** Opening LISTED RECORDS block **

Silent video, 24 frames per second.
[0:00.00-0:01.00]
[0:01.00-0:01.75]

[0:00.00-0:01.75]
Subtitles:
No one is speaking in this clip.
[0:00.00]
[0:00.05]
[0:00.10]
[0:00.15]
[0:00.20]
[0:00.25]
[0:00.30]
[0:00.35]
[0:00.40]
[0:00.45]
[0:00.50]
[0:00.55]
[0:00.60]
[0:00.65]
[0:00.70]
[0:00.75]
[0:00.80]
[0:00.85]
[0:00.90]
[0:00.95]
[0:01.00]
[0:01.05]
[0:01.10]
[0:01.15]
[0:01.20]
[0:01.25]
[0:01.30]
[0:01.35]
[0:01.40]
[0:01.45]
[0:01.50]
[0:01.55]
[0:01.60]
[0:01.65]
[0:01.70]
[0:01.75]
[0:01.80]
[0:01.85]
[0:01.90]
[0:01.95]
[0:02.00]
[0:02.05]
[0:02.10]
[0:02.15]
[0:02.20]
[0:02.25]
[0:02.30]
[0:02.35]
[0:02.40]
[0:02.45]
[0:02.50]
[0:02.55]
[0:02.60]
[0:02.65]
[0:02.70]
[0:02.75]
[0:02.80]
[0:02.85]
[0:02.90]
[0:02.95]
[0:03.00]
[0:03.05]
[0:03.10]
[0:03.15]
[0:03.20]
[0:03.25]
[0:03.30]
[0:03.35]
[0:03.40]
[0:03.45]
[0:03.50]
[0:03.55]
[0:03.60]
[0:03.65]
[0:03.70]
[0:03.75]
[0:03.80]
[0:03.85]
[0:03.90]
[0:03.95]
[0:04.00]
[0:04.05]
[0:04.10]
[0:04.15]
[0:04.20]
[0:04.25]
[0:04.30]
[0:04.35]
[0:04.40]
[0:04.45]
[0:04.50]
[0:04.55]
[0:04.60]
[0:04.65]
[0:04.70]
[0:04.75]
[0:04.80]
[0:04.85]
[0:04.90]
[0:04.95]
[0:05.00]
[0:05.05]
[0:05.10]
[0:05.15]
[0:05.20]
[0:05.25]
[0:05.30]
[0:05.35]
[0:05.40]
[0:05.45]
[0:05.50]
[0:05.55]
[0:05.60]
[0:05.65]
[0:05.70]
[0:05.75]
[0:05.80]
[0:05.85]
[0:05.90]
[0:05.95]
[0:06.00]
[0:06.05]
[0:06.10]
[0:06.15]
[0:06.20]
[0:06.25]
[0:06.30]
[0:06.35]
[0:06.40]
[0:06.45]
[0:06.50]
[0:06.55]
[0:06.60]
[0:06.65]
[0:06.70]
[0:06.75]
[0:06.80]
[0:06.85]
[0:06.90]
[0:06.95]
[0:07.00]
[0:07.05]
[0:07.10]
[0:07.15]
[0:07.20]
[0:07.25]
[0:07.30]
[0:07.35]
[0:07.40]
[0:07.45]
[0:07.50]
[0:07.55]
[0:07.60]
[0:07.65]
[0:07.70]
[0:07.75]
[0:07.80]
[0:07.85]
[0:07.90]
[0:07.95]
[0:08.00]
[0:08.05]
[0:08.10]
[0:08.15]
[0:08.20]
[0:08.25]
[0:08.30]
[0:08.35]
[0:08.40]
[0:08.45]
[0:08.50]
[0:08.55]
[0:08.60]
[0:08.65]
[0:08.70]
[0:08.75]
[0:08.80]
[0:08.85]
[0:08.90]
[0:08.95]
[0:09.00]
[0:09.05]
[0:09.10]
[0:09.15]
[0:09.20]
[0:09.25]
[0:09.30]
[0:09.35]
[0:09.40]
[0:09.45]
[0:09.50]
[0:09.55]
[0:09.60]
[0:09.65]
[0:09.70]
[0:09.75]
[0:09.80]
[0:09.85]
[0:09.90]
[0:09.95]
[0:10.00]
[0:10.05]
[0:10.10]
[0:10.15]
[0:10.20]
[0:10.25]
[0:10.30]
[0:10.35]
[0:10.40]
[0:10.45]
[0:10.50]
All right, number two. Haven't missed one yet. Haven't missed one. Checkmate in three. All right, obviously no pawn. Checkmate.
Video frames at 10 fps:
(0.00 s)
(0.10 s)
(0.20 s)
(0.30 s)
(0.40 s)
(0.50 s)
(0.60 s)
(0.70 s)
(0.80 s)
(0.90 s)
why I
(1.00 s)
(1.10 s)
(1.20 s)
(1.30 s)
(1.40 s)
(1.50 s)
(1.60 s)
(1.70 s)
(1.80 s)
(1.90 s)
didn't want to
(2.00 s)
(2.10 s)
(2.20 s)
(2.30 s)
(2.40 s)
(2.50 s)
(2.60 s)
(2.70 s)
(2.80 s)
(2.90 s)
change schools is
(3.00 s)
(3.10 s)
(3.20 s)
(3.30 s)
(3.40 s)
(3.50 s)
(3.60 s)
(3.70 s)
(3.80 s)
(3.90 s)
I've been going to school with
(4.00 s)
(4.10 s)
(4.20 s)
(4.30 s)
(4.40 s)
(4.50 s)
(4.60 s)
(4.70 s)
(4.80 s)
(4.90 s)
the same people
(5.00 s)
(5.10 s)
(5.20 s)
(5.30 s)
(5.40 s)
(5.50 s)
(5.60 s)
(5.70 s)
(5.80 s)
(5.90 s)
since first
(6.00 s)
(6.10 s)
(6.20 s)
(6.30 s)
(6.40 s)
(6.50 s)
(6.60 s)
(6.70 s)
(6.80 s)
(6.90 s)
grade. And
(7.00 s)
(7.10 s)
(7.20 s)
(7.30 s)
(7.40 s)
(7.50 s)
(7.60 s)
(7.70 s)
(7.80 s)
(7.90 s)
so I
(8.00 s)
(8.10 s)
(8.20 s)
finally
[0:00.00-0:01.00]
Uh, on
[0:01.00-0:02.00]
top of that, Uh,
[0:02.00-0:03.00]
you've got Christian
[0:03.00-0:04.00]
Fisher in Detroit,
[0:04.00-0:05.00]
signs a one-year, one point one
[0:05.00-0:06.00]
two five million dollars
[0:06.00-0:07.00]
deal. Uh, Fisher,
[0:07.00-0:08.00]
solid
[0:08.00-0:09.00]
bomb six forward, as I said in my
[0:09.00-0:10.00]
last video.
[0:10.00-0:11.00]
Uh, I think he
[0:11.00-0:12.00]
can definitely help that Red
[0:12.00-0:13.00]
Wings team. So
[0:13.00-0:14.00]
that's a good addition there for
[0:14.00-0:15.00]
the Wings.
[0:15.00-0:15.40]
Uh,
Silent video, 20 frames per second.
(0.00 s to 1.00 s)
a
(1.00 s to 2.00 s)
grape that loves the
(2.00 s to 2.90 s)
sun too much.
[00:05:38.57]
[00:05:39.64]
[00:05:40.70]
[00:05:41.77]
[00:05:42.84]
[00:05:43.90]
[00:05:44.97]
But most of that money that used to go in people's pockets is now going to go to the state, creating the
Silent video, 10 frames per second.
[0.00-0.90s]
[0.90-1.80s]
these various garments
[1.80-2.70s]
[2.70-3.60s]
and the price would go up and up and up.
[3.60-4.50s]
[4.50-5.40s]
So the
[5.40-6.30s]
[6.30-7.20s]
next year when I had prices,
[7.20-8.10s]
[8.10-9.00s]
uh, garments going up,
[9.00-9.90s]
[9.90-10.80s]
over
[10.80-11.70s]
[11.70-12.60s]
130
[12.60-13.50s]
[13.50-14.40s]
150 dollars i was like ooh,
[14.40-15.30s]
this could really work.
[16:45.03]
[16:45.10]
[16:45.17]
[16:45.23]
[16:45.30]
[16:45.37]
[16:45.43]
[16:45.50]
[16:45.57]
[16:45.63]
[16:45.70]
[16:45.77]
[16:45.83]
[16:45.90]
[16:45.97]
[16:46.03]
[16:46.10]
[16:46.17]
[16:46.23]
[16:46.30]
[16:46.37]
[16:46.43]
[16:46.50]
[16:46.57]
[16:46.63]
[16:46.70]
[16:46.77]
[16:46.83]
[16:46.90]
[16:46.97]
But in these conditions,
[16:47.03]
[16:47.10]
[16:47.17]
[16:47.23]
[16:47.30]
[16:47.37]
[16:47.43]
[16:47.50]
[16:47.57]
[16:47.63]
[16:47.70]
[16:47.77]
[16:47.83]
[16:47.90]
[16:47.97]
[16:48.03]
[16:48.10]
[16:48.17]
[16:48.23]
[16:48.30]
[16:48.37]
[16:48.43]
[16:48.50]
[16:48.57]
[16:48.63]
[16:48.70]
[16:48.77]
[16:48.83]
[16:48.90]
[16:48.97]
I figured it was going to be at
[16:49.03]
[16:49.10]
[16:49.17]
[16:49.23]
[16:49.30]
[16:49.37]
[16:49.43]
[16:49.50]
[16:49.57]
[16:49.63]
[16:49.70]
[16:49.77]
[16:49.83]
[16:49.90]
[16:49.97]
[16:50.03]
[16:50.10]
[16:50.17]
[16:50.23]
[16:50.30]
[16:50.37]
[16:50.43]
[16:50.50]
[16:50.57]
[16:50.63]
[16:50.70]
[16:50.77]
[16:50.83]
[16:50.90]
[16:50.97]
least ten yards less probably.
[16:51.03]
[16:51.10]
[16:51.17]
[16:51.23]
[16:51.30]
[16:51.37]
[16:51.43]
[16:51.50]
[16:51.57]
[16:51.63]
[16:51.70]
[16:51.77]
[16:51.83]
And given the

** Closing LISTED RECORDS block **

### PROBLEM TO SOLVE:
Report every line of the data above that contains the string "Silent" by copying it in full.

### RESULT FOR THIS TASK:
Silent video, 24 frames per second.
Silent video, 20 frames per second.
Silent video, 10 frames per second.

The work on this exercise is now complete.